Omit every picture while repeating the entries exactly.

========

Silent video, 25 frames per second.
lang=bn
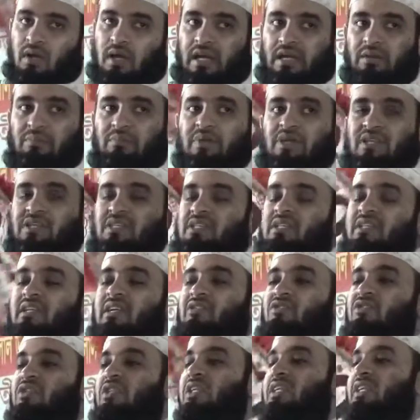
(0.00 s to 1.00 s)
এই
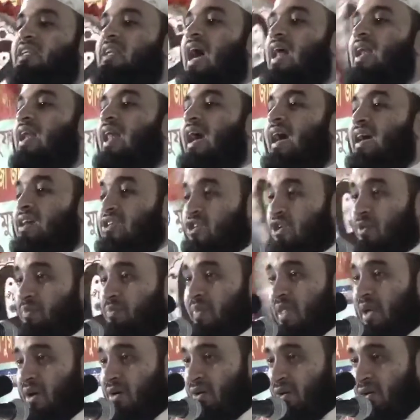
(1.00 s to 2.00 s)
বৃষ্টিটা যদি টানা এক
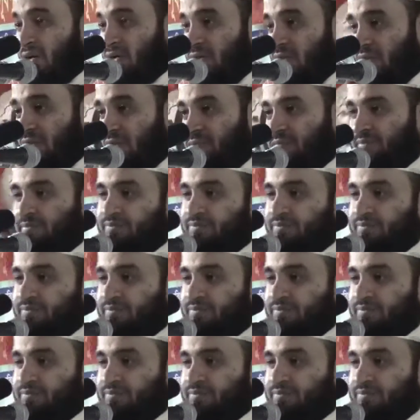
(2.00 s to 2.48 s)
সপ্তাহ হতো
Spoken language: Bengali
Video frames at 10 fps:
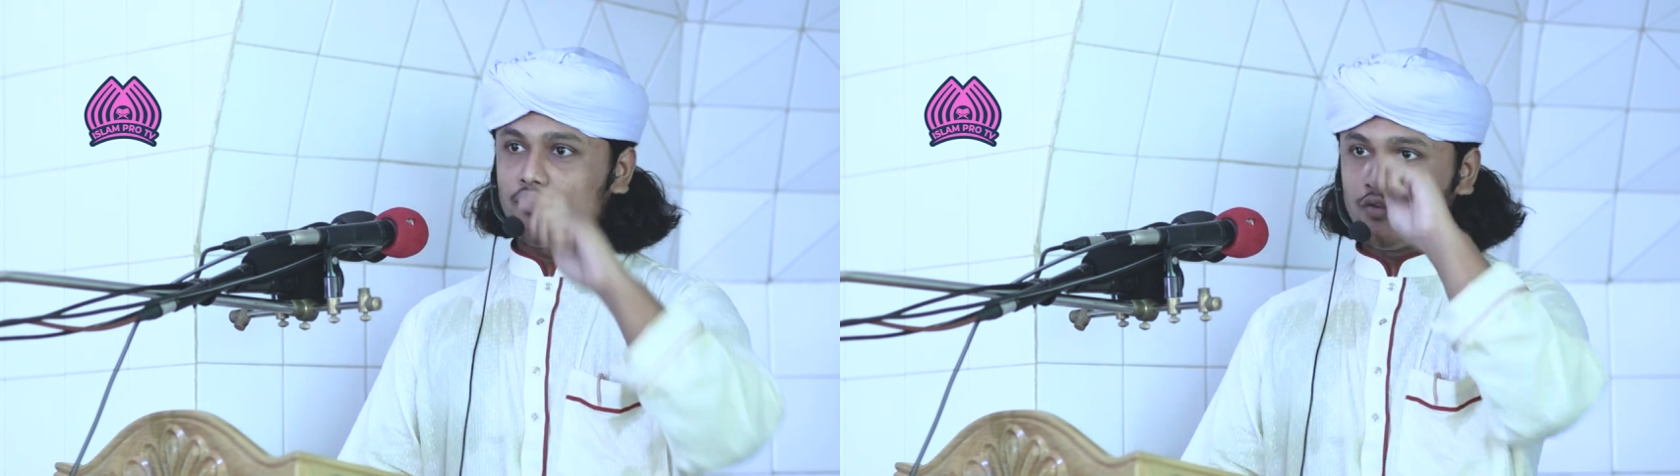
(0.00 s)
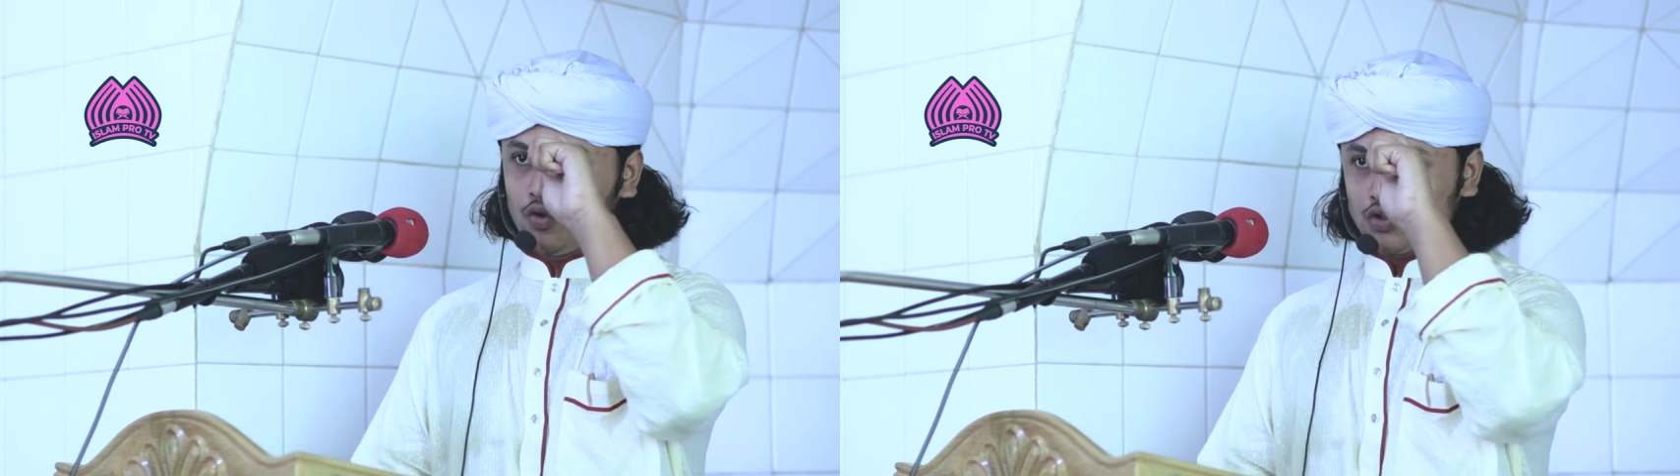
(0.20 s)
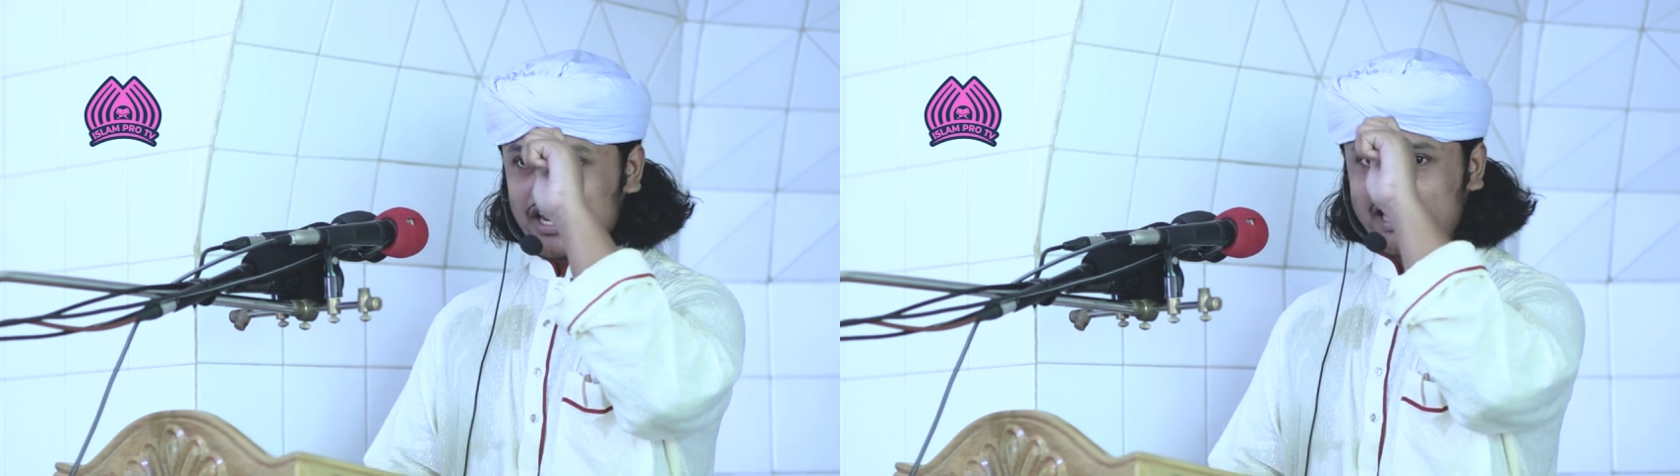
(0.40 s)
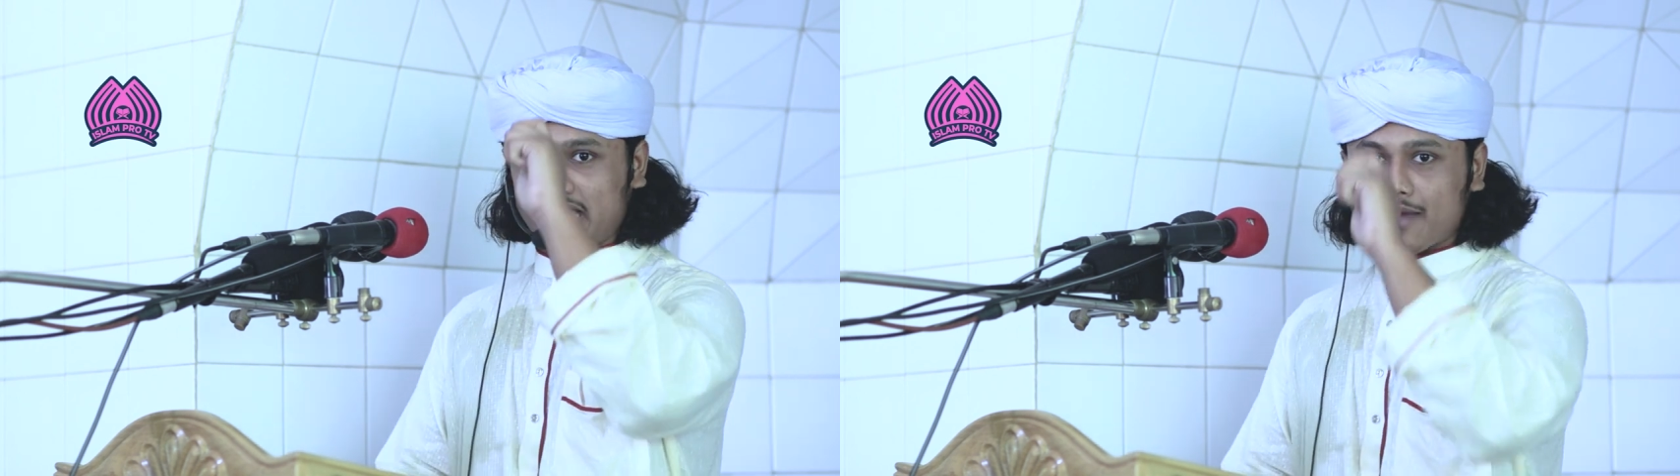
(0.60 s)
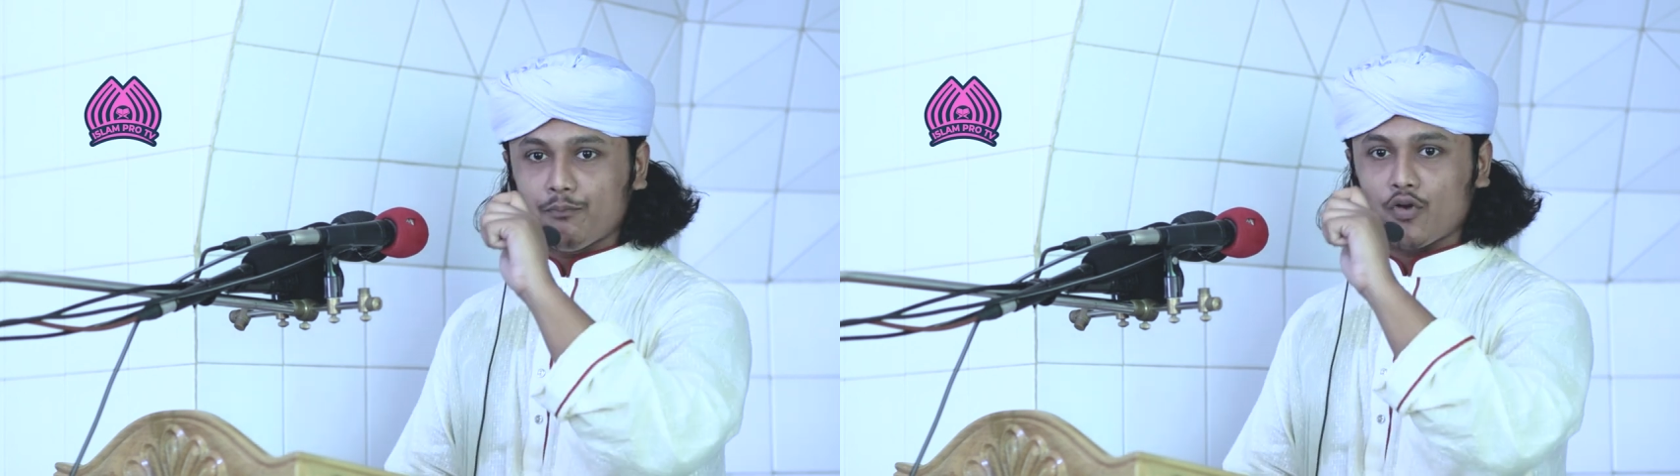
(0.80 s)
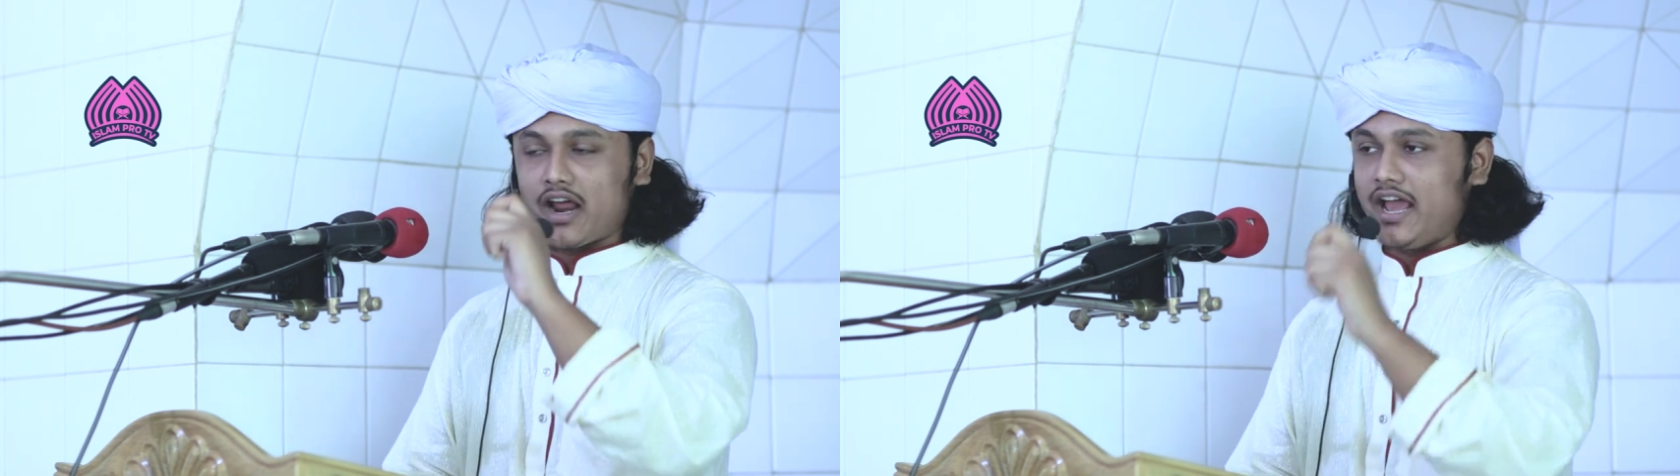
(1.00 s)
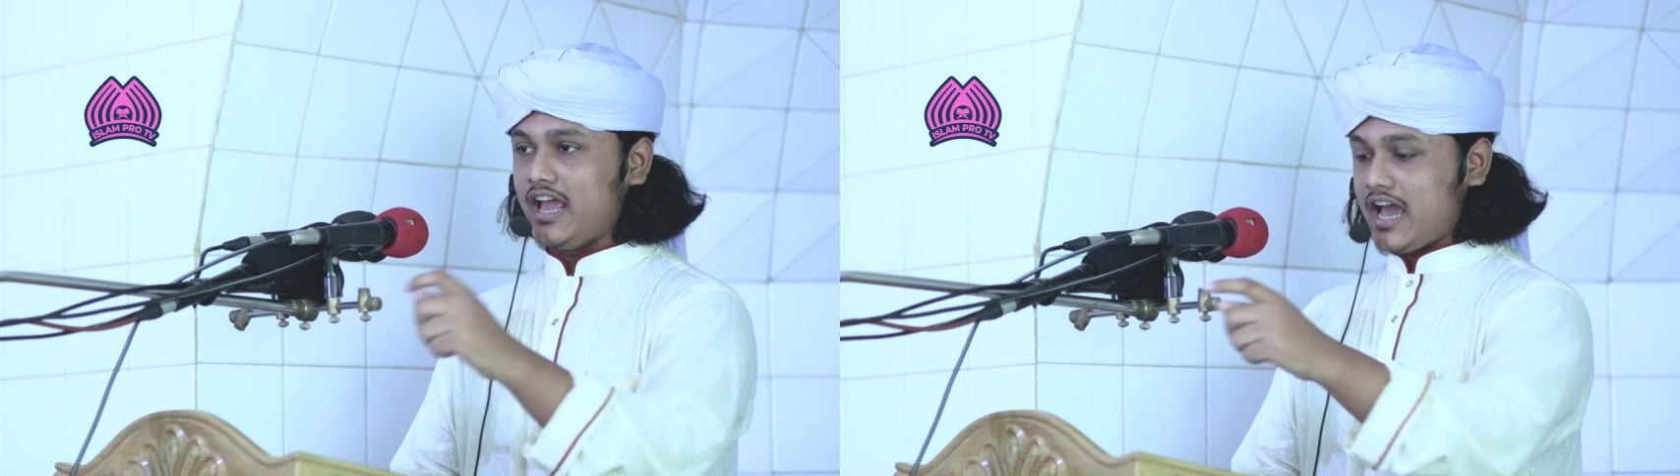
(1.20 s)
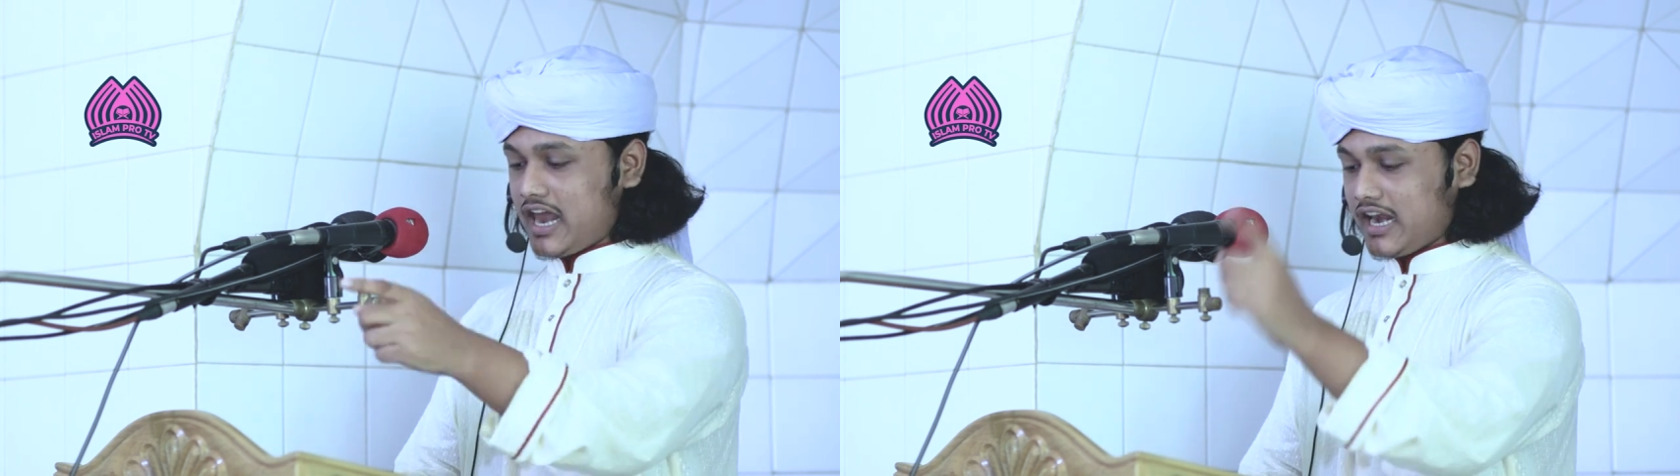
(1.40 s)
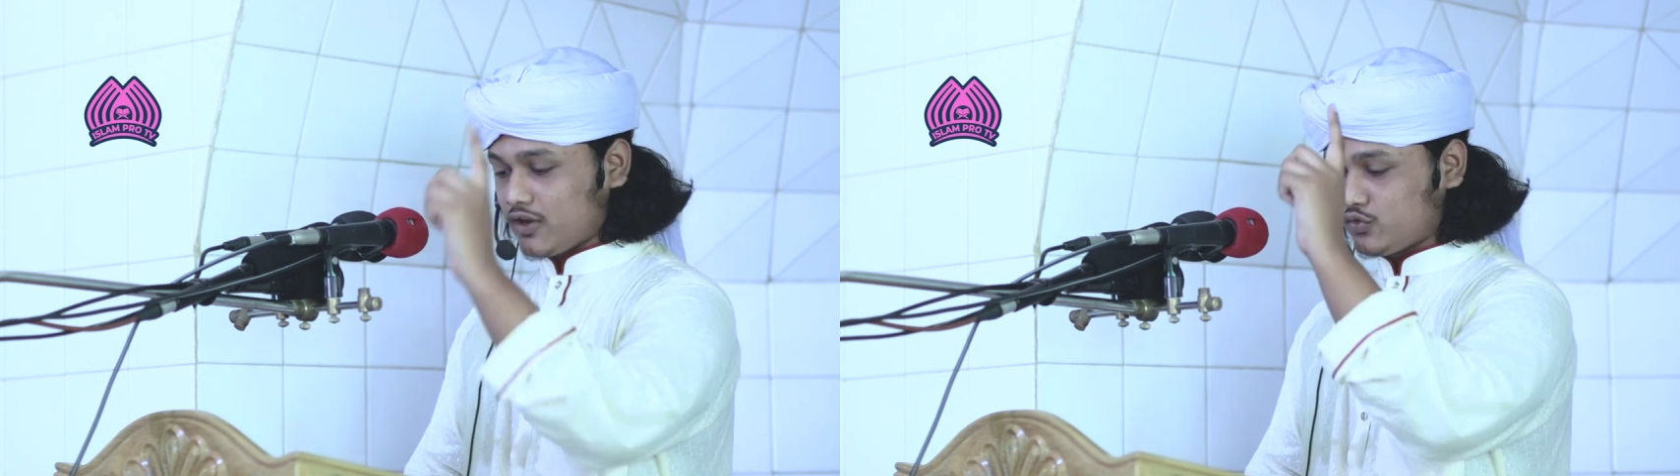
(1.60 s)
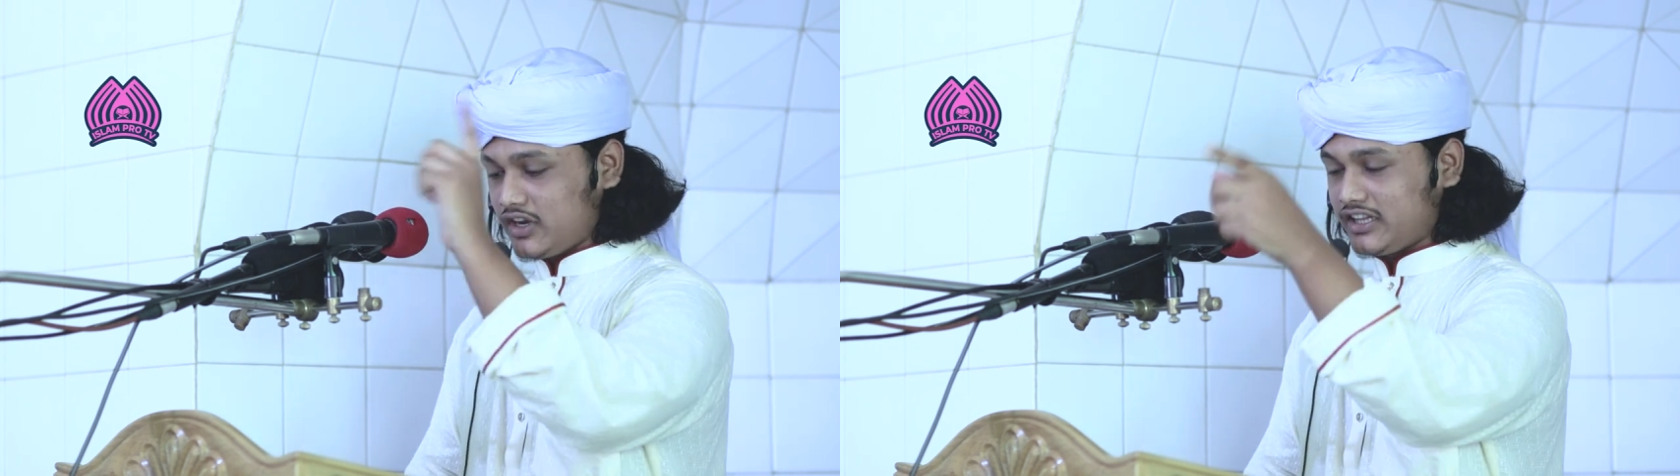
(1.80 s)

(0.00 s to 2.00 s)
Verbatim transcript: পুরুষের ক্যাপ ফরায় আল্লাহ রসুল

========

TASK RESPONSE ::
Silent video, 25 frames per second.
lang=bn
(0.00 s to 1.00 s)
এই
(1.00 s to 2.00 s)
বৃষ্টিটা যদি টানা এক
(2.00 s to 2.48 s)
সপ্তাহ হতো
Spoken language: Bengali
Video frames at 10 fps:
(0.00 s)
(0.20 s)
(0.40 s)
(0.60 s)
(0.80 s)
(1.00 s)
(1.20 s)
(1.40 s)
(1.60 s)
(1.80 s)

(0.00 s to 2.00 s)
Verbatim transcript: পুরুষের ক্যাপ ফরায় আল্লাহ রসুল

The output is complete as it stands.